◆ WORK REQUIRED ◆
Set down every entry exactly as given. Pictures are to be left out.

Dataset records:
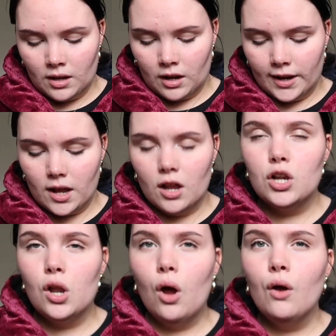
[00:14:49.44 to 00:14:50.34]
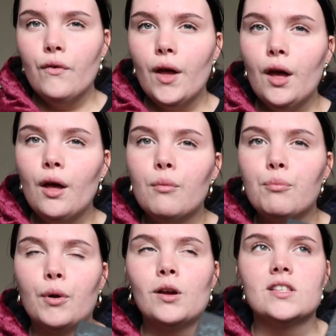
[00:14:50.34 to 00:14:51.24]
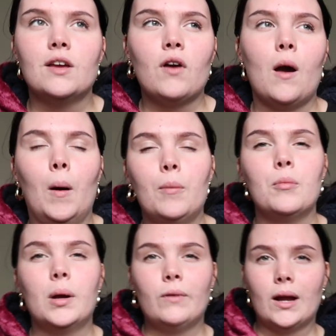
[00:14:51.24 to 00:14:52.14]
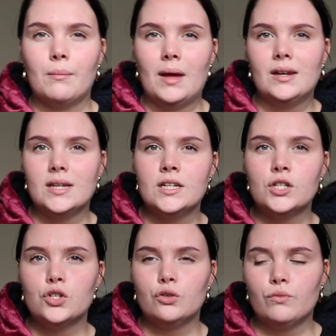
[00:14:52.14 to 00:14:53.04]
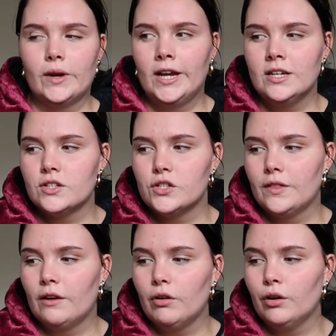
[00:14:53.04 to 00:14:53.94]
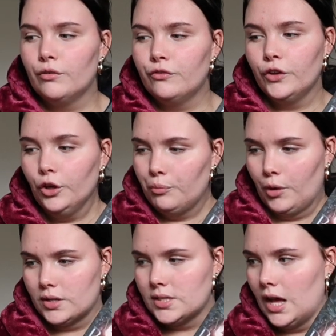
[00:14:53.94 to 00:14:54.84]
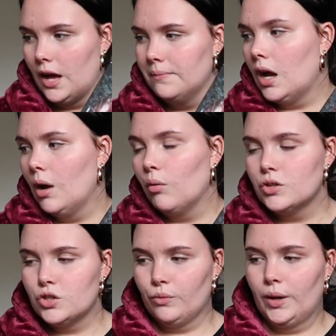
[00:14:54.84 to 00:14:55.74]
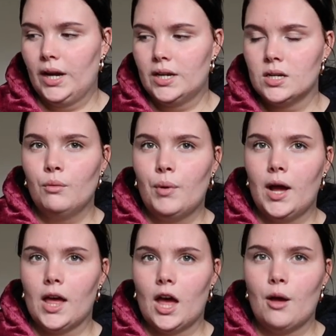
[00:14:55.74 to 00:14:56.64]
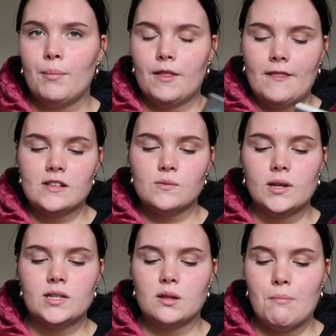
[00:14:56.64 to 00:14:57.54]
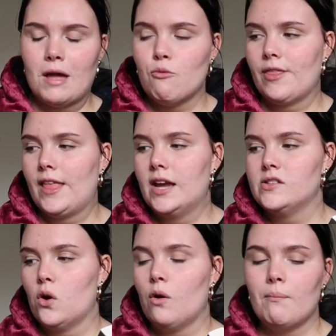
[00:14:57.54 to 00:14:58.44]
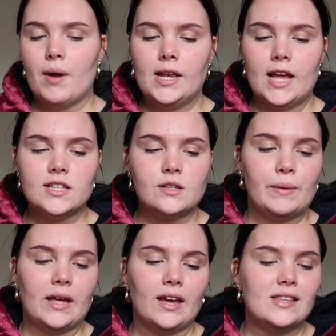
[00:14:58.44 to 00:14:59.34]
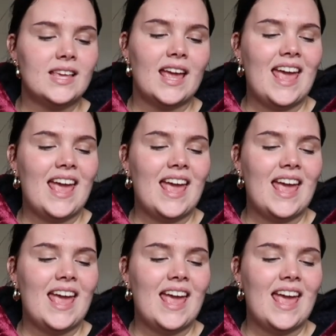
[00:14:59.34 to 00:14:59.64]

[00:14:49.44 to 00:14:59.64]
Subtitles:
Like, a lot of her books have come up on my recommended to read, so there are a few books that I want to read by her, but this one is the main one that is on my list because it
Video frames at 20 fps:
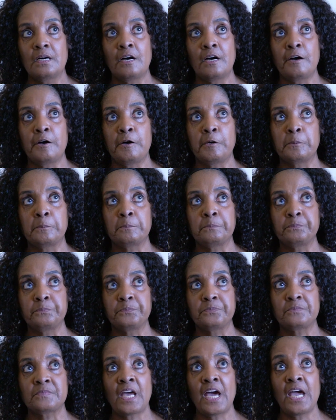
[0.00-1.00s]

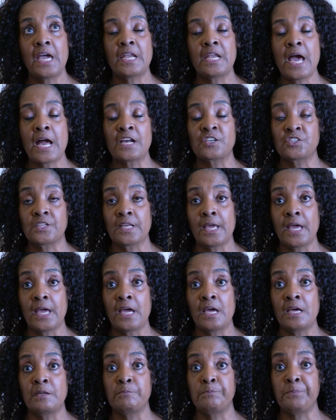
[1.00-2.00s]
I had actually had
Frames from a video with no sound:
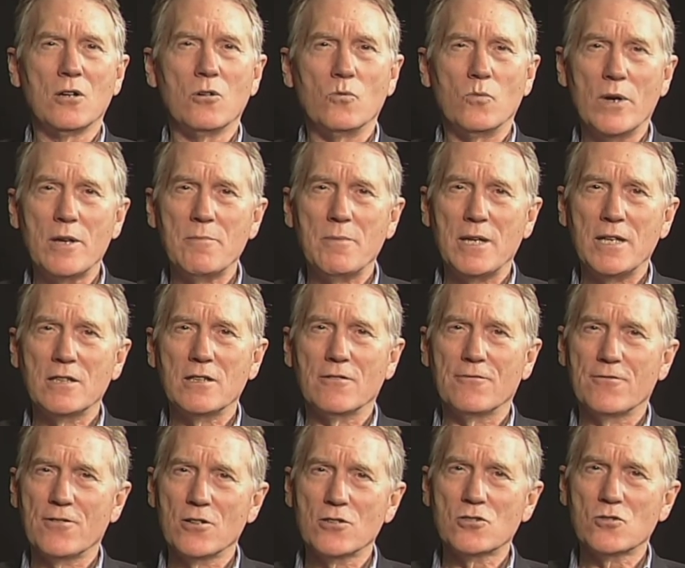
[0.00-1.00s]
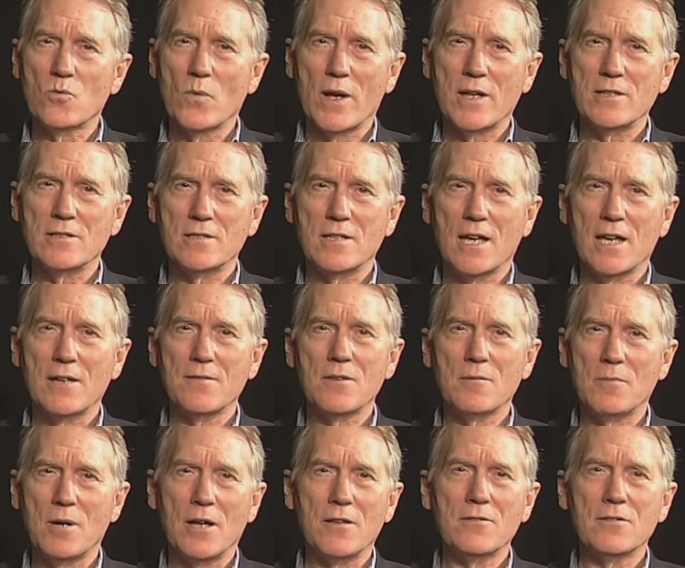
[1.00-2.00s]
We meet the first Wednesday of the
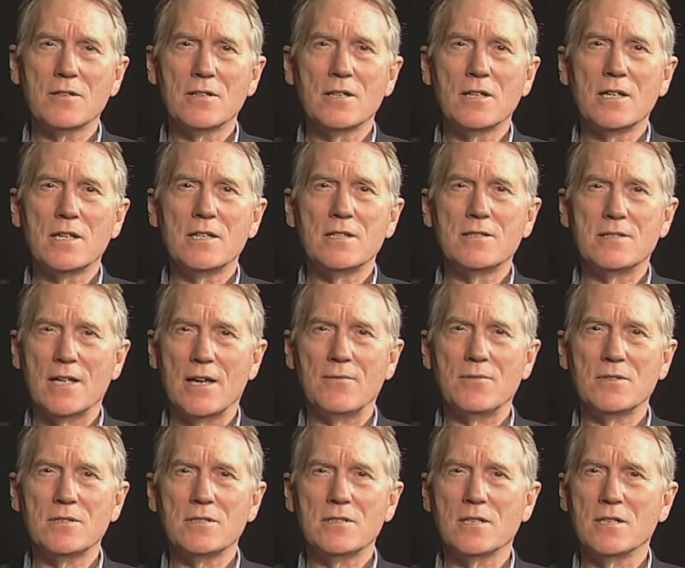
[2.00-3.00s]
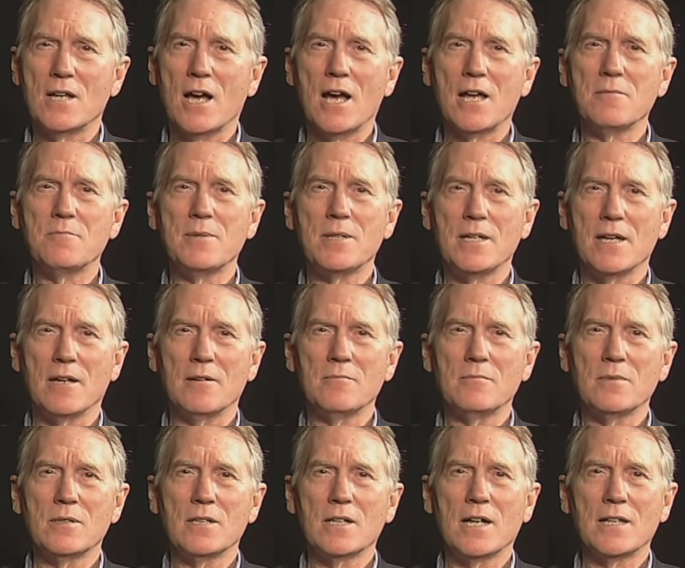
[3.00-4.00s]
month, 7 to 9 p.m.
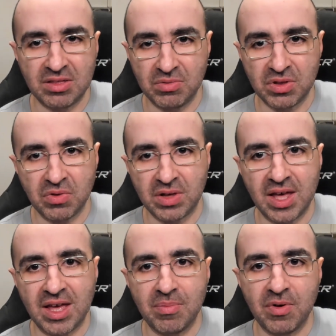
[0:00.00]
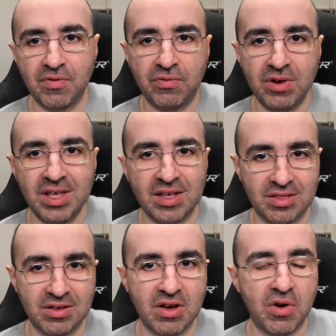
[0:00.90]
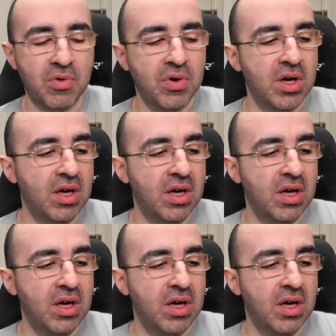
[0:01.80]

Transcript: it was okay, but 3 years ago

◆ SOLUTION TO THIS TASK ◆
[00:14:49.44 to 00:14:50.34]
[00:14:50.34 to 00:14:51.24]
[00:14:51.24 to 00:14:52.14]
[00:14:52.14 to 00:14:53.04]
[00:14:53.04 to 00:14:53.94]
[00:14:53.94 to 00:14:54.84]
[00:14:54.84 to 00:14:55.74]
[00:14:55.74 to 00:14:56.64]
[00:14:56.64 to 00:14:57.54]
[00:14:57.54 to 00:14:58.44]
[00:14:58.44 to 00:14:59.34]
[00:14:59.34 to 00:14:59.64]

[00:14:49.44 to 00:14:59.64]
Subtitles:
Like, a lot of her books have come up on my recommended to read, so there are a few books that I want to read by her, but this one is the main one that is on my list because it
Video frames at 20 fps:
[0.00-1.00s]

[1.00-2.00s]
I had actually had
Frames from a video with no sound:
[0.00-1.00s]
[1.00-2.00s]
We meet the first Wednesday of the
[2.00-3.00s]
[3.00-4.00s]
month, 7 to 9 p.m.
[0:00.00]
[0:00.90]
[0:01.80]

Transcript: it was okay, but 3 years ago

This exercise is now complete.